In addition to the main slot list, slots may be attached to each other. This means that two glyphs have been attached to each other in the GDL. Again, attached slots are held in a separate singly linked list associated with the slot to which they attach. Thus slots will be in the main linked list and may be in an attachment linked list. Each slot in an attachment linked list has the same attachment parent accessed via gr_slot_attached_to(). To get the start of the linked list of all the slots directly attached to a parent, one calls gr_slot_first_attachment() and then gr_slot_next_attachment() to walk forwards through that linked list. Given that a diacritic may attach to another diacritic, an attached slot may in its turn have a linked list of attached slots. In all cases, linked lists terminate with a NULL.

glyph_string.png

The core information held by a slot is the glyph id of the glyph the slot corresponds to (gr_slot_gid()); the position relative to the start of the segment that the glyph is to be rendered at (gr_slot_origin_X() and gr_slot_origin_Y()); the advance for the glyph which corresponds to the glyph metric advance as adjusted by kerning. In addition a slot indicates whether the font designer wants to allow a cursor to be placed before this glyph or not. This information is accessible via gr_slot_can_insert_before().

1.7. CharInfo

For each unicode character in the input, there is a CharInfo structure that can be queried for such information as the code unit position in the input string, the before slot index (if we are before this character, which is the earliest slot we are before) and the corresponding after slot index.

1.8. Face

The gr_face type is the memory correspondance of a font. It holds the data structures corresponding to those in a font file as required to process text using that font. In creating a gr_face it is necessary to pass a function by which graphite can get hold of font tables. The tables that graphite queries for must be available for the lifetime of the gr_face, except when a gr_face is created with the faceOptions of gr_face_preloadAll. This then loads everything from the font at gr_face construction time, leaving nothing further to be read from the font when the gr_face is used. This reduces the required lifetime of the in memory font tables to the gr_make_face call. In situations where the tables are only stored for the purposes of creating a gr_face, it can save memory to preload everything and delete the tables.

1.9. Caching

Graphite2 had the capability to make use of a subsegmental cache. Each sub run was then looked up in the cache rather than calculating the values from scratch. While the cache could be effective when similar runs of text were being processed, it often didn’t fit with target applications exisiting framework and was a source of several bugs, it was marked as deprecated in 1.3.7. In order to avoid an API change gr_make_face_with_seg_cache, gr_make_face_with_seg_cache_and_ops and gr_make_file_face_with_seg_cache now simply alias their non-caching counterparts and ignore the cacheSize paramter.

1.10. Clustering

It is common for applications to work with simplified clusters, these are sequences of glyphs associated with a sequence of characters, such that these simplified clusters are as small as possible and are never reordered or split in relation to each other. In addition, a cursor may occur between simplified clusters.

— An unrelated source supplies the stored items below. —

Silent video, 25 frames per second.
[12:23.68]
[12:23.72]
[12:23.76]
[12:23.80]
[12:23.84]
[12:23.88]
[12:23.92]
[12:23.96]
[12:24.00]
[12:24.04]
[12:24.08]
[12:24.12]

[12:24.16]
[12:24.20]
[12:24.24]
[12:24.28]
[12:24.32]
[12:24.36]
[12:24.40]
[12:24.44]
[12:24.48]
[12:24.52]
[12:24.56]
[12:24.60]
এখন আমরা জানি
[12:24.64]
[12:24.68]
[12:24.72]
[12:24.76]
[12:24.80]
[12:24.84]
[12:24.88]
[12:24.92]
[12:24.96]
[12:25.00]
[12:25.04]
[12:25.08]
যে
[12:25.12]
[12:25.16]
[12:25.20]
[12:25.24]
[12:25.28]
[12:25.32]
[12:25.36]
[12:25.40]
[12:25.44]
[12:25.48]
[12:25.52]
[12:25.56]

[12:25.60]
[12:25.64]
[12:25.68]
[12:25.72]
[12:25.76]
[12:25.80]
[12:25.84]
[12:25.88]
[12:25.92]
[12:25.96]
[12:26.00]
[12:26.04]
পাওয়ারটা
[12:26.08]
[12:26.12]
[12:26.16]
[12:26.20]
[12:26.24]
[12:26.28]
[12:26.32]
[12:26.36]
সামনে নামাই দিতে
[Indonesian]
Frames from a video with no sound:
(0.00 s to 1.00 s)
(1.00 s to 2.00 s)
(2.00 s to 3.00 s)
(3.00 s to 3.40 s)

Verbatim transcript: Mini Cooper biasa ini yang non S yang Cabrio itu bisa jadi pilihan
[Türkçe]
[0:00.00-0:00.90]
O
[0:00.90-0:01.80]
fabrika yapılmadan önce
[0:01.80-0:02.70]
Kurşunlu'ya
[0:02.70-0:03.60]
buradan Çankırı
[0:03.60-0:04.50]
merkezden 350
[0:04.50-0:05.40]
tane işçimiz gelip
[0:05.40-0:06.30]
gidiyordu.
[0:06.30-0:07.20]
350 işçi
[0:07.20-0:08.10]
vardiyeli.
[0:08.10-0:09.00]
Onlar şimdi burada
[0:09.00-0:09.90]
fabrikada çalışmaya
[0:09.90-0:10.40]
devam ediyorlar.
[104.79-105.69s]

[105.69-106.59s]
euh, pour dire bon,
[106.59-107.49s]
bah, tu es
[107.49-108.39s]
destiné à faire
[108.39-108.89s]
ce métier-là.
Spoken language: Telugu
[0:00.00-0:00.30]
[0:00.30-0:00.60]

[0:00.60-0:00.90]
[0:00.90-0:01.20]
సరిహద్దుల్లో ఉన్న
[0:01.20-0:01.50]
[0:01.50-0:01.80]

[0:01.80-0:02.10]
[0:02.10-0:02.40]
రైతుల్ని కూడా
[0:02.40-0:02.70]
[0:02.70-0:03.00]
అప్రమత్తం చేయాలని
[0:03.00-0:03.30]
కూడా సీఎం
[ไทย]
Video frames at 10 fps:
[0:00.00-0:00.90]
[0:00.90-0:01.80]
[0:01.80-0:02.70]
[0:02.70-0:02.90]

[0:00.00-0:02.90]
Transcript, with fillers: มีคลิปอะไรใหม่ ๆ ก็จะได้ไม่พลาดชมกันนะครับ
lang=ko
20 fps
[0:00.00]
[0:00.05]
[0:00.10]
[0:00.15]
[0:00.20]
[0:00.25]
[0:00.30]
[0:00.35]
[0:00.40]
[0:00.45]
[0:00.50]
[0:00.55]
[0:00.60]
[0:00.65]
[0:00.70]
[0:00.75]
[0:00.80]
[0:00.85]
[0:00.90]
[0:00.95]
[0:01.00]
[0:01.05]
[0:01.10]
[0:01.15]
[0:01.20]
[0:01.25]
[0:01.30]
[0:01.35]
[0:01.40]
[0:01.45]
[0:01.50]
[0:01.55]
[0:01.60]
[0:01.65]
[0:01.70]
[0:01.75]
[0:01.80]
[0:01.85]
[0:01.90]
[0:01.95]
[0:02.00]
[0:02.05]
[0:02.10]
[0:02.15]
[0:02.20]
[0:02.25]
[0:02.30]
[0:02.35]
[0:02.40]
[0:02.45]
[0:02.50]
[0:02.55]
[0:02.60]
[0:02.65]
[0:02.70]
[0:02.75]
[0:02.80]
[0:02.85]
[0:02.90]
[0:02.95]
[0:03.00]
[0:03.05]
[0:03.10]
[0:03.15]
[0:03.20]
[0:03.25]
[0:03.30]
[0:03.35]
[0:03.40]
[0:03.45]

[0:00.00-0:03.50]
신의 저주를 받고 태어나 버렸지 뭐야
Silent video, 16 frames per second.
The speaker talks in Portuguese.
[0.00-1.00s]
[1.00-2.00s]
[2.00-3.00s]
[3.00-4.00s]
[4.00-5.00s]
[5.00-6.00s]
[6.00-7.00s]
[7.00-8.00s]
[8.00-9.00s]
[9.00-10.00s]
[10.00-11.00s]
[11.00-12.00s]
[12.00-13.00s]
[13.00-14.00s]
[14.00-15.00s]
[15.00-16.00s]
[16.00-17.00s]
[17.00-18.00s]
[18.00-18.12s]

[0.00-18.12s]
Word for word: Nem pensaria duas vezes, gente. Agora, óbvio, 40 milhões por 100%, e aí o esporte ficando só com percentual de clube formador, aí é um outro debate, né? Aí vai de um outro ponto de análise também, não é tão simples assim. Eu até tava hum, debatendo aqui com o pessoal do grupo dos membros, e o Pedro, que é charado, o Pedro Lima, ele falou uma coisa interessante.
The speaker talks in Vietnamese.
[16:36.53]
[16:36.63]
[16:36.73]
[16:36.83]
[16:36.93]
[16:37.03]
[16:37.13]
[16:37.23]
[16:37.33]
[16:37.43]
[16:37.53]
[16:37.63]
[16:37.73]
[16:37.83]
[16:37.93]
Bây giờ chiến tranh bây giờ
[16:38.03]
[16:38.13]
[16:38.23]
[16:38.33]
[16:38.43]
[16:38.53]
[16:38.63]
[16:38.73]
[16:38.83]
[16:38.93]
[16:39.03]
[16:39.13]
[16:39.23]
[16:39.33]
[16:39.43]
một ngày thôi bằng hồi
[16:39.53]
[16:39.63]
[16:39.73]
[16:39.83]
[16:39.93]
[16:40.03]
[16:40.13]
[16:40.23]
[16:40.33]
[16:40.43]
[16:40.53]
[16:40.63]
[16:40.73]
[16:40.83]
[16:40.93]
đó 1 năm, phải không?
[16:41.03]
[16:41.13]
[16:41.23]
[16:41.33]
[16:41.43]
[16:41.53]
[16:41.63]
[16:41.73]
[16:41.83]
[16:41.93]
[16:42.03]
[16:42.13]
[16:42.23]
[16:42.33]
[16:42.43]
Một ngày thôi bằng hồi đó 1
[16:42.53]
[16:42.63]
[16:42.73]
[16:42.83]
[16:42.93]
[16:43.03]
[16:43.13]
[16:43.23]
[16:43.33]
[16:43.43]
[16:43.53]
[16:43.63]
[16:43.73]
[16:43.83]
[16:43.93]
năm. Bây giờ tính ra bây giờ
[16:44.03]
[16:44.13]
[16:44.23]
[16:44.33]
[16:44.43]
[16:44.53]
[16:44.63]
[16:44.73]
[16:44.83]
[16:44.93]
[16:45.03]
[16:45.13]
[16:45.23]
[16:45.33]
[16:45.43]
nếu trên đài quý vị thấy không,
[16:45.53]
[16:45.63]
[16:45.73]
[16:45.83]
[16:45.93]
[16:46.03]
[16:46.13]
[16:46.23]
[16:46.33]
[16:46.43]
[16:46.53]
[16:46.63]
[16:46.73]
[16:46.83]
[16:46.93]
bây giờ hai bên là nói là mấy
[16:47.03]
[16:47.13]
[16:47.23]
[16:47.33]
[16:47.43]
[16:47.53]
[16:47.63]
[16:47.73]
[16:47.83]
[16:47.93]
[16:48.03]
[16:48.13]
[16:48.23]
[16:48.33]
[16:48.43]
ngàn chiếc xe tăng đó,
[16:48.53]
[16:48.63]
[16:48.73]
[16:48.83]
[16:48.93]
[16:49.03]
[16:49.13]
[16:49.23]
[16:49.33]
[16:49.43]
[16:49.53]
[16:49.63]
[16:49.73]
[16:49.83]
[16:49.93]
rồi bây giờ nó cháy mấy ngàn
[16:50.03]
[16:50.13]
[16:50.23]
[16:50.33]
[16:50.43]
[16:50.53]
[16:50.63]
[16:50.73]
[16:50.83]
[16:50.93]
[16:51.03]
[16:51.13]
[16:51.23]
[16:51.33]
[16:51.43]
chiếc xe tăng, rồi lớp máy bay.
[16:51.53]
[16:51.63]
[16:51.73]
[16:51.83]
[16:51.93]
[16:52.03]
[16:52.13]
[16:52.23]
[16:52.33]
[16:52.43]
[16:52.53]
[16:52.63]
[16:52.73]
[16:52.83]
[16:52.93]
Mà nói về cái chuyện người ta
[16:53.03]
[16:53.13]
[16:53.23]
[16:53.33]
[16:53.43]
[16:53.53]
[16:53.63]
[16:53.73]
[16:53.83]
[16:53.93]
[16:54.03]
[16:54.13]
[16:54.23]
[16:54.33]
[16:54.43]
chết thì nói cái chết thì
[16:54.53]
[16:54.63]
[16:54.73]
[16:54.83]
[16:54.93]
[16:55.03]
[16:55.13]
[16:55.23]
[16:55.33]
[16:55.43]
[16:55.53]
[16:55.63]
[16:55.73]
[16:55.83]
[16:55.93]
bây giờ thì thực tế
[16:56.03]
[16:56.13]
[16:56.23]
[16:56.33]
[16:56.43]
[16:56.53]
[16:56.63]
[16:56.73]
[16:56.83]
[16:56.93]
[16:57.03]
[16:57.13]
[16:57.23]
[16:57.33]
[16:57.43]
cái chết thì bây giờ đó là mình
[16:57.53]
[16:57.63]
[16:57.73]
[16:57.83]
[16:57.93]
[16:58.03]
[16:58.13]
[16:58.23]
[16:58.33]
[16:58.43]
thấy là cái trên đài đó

The following code gives an example algorithm for calculating such clusters:

#include <graphite2/Segment.h>
#include <stdio.h>
#include <stdlib.h>
#include <string.h>

typedef struct cluster_t {
    size_t base_char;
    size_t num_chars;
    size_t base_glyph;
    size_t num_glyphs;
} cluster_t;

/* usage: ./cluster fontfile.ttf string */
int main(int argc, char **argv)
{
    int rtl = 0;                /* are we rendering right to left? probably not */
    int pointsize = 12;         /* point size in points */
    int dpi = 96;               /* work with this many dots per inch */

    char *pError;               /* location of faulty utf-8 */
    gr_font *font = NULL;
    size_t numCodePoints = 0;
    size_t lenstr = strlen(argv[2]);
    gr_segment * seg = NULL;
    cluster_t *clusters;
    size_t ic, ci = 0;
    const gr_slot *s, *is;
    FILE *log;
    gr_face *face = gr_make_file_face(argv[1], 0);
    if (!face) return 1;
    font = gr_make_font(pointsize * dpi / 72.0f, face);
    if (!font) return 2;
    numCodePoints = gr_count_unicode_characters(gr_utf8, argv[2], NULL,
                (const void **)(&pError));
    if (pError || !numCodePoints) return 3;
    seg = gr_make_seg(font, face, 0, 0, gr_utf8, argv[2], numCodePoints, rtl);      /*(1)*/
    if (!seg) return 3;

    clusters = (cluster_t *)malloc(numCodePoints * sizeof(cluster_t));
    memset(clusters, 0, numCodePoints * sizeof(cluster_t));
    for (is = gr_seg_first_slot(seg), ic = 0; is; is = gr_slot_next_in_segment(is), ic++)
    {
        size_t before = gr_cinfo_base(gr_seg_cinfo(seg, gr_slot_before(is)));
        size_t after = gr_cinfo_base(gr_seg_cinfo(seg, gr_slot_after(is)));
        int    nAfter;
        size_t cAfter;
        while (clusters[ci].base_char > before && ci)                               /*(2)*/
        {
            clusters[ci-1].num_chars += clusters[ci].num_chars;
            clusters[ci-1].num_glyphs += clusters[ci].num_glyphs;
            --ci;
        }

        if (gr_slot_can_insert_before(is) && clusters[ci].num_chars
                && before >= clusters[ci].base_char + clusters[ci].num_chars)       /*(3)*/
        {
            cluster_t *c = clusters + ci + 1;
            c->base_char = clusters[ci].base_char + clusters[ci].num_chars;
            c->num_chars = before - c->base_char;
            c->base_glyph = ic;
            c->num_glyphs = 0;
            ++ci;
        }
        ++clusters[ci].num_glyphs;

        nAfter = gr_slot_after(is) + 1;
        cAfter = nAfter < numCodePoints ? gr_cinfo_base(gr_seg_cinfo(seg, nAfter)) : lenstr;
        if (clusters[ci].base_char + clusters[ci].num_chars < cAfter)              /*(4)*/
            clusters[ci].num_chars = cAfter - clusters[ci].base_char;
    }

    ci = 0;
    log = fopen("cluster.log", "w");
    for (s = gr_seg_first_slot(seg); s; s = gr_slot_next_in_segment(s))
    {
        fprintf(log, "%d(%f,%f) ", gr_slot_gid(s), gr_slot_origin_X(s),
                                   gr_slot_origin_Y(s));
        if (--clusters[ci].num_glyphs == 0)                                         /*(5)*/
        {
            fprintf(log, "[%zd+%zd]\n", clusters[ci].base_char, clusters[ci].num_chars);
            ++ci;
        }
    }
    fclose(log);
    free(clusters);
    gr_seg_destroy(seg);
    gr_font_destroy(font);
    gr_face_destroy(face);
    return 0;
}

(1)

Create a segment as per the example in the introduction.

(2)

If this slot starts before the start of this cluster, then merge this cluster with the previous one and try again until this slot is within the current cluster.

(3)

If this slot starts after the end of the current cluster, then create a new cluster for it. You can’t start a new cluster with a glyph that cannot take a cursor position before it. Also don’t make a new cluster the first time around (i.e. at the start of the string).

(4)

If this slot ends after the end of this cluster then extend this cluster to include it.

(5)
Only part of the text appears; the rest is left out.